Segment Start: INFORMATION SUPPLIED

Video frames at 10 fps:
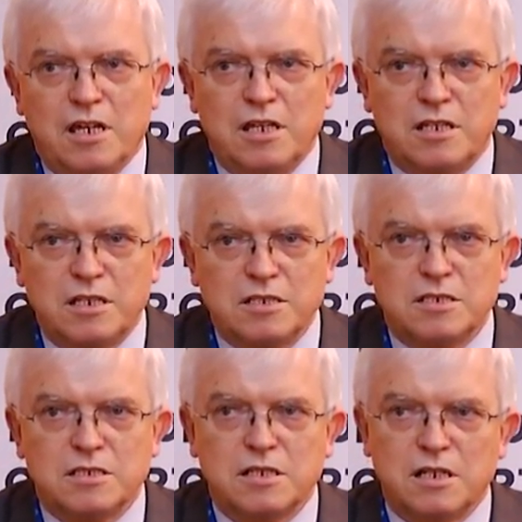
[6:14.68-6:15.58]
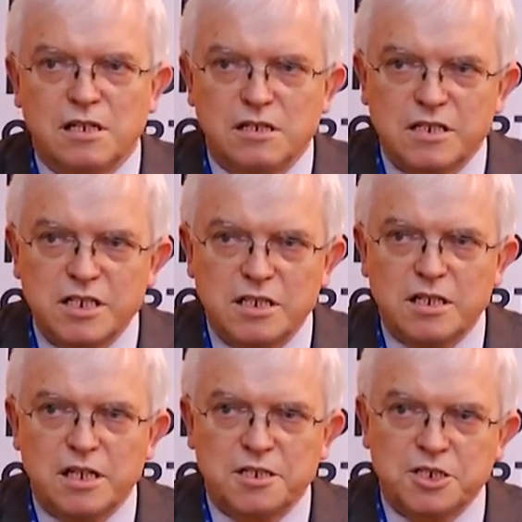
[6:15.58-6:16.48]
it is
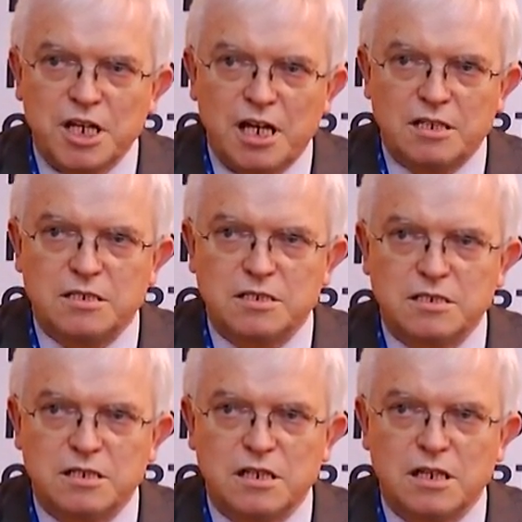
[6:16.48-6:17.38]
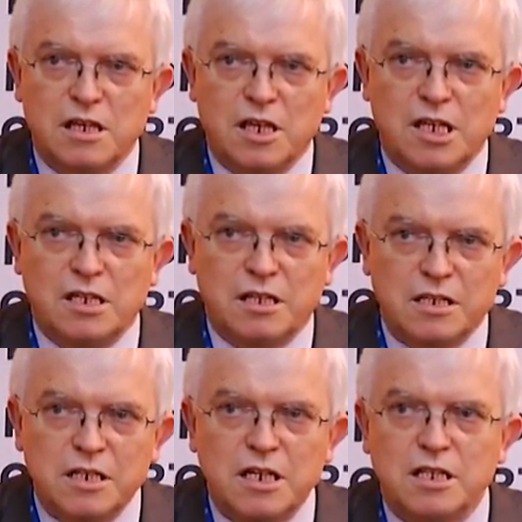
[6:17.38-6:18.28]
really a chance, a
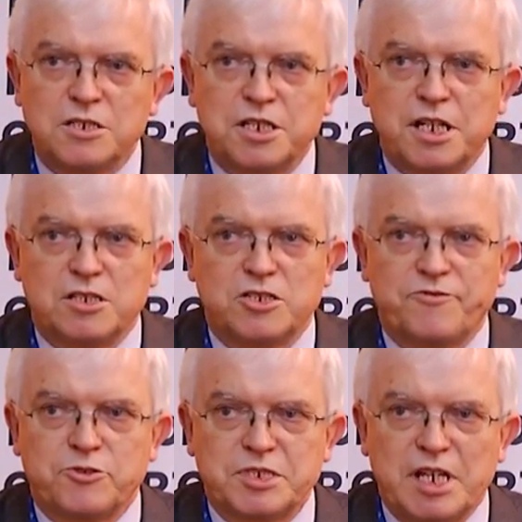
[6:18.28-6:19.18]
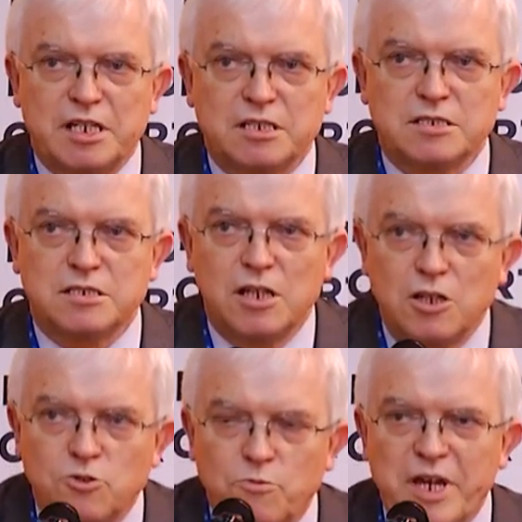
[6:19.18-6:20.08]
real chance for science
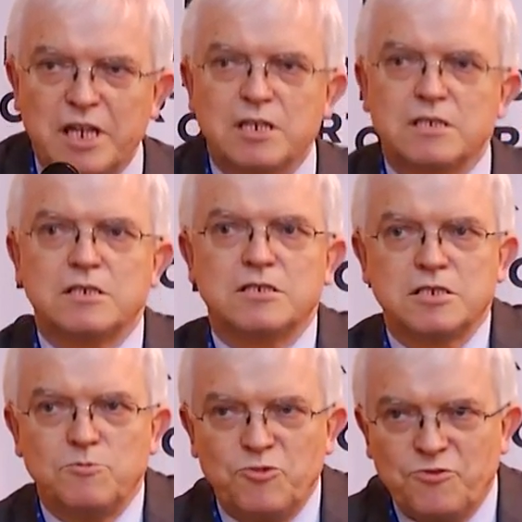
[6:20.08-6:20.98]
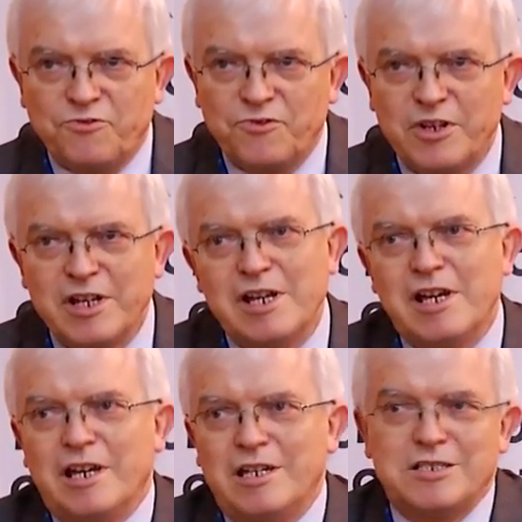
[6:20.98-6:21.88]
to make this move.
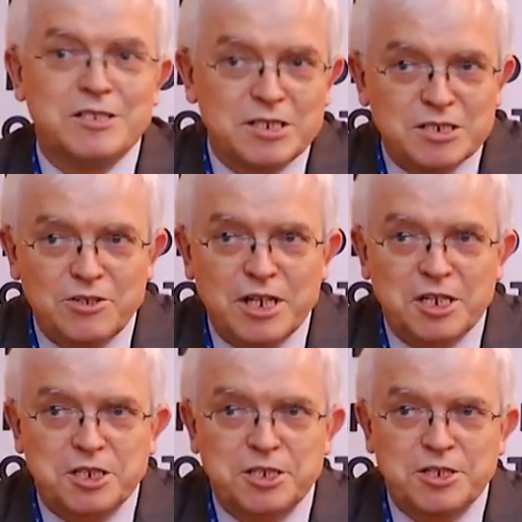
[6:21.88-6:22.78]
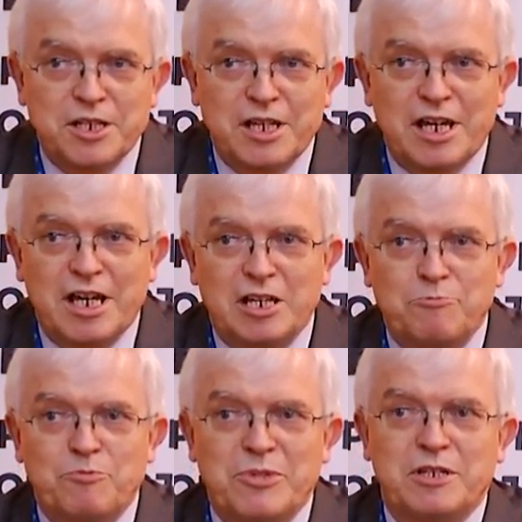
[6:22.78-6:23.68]
And in this connection, I
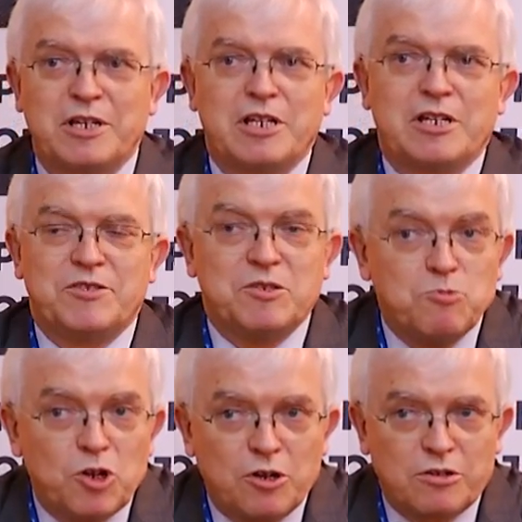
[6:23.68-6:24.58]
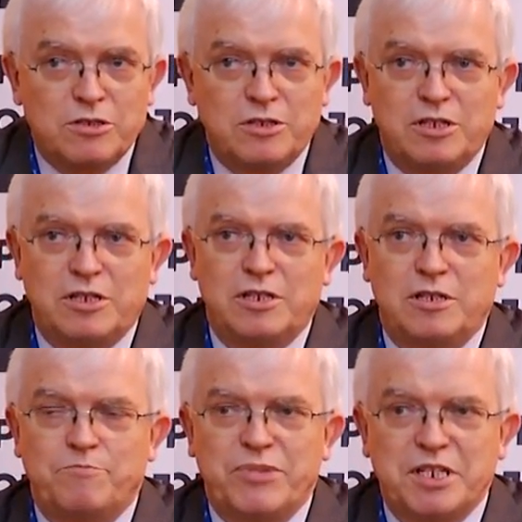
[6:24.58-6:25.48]
am the more
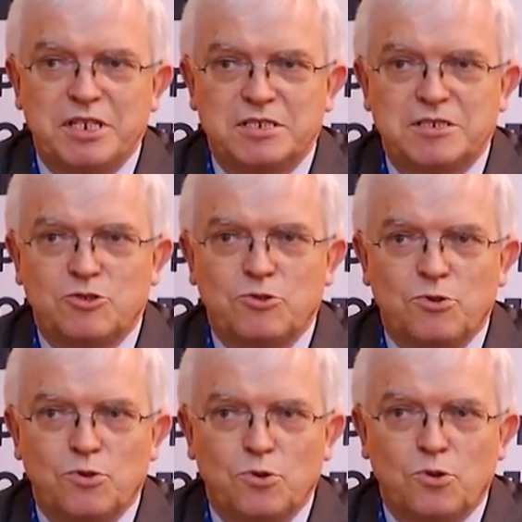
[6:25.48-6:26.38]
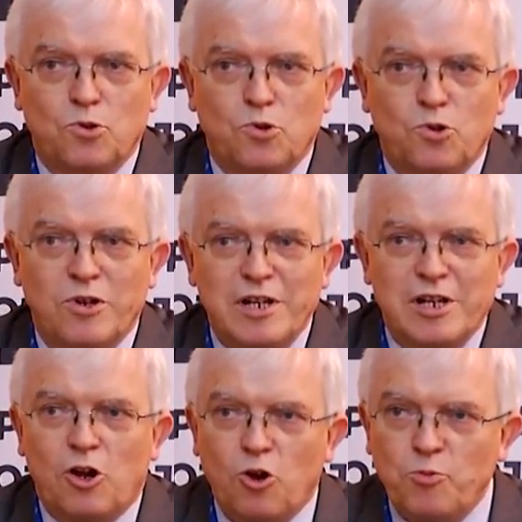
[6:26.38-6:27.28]
uh, pleased to
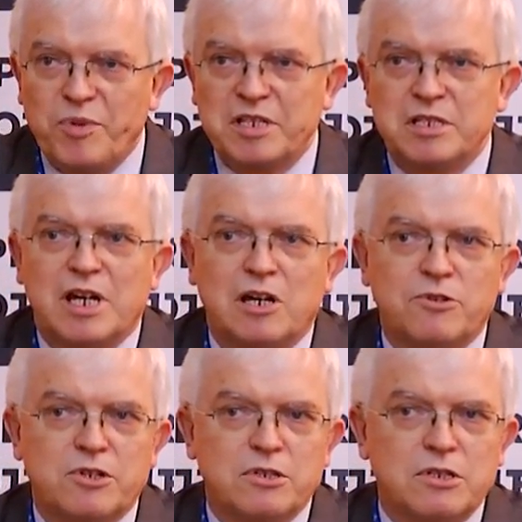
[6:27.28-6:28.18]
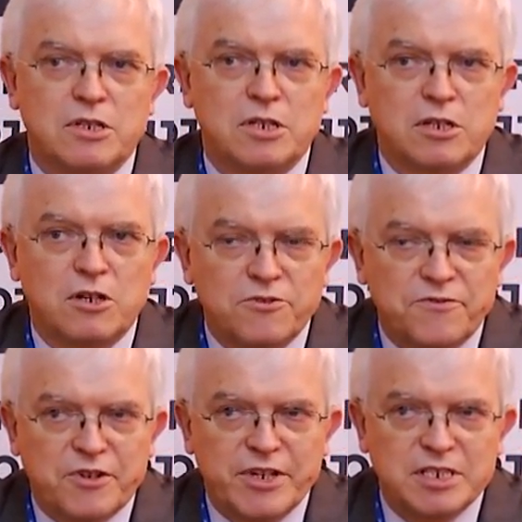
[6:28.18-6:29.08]
open our uh,
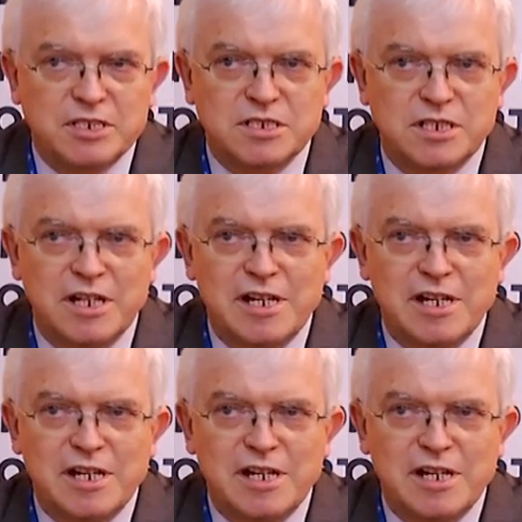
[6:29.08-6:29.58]
conference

Segment End: INFORMATION SUPPLIED

• ABOUT THIS TASK
Set down all the entries above verbatim, and include none of the pictures.

• TASK RESULT
Video frames at 10 fps:
[6:14.68-6:15.58]
[6:15.58-6:16.48]
it is
[6:16.48-6:17.38]
[6:17.38-6:18.28]
really a chance, a
[6:18.28-6:19.18]
[6:19.18-6:20.08]
real chance for science
[6:20.08-6:20.98]
[6:20.98-6:21.88]
to make this move.
[6:21.88-6:22.78]
[6:22.78-6:23.68]
And in this connection, I
[6:23.68-6:24.58]
[6:24.58-6:25.48]
am the more
[6:25.48-6:26.38]
[6:26.38-6:27.28]
uh, pleased to
[6:27.28-6:28.18]
[6:28.18-6:29.08]
open our uh,
[6:29.08-6:29.58]
conference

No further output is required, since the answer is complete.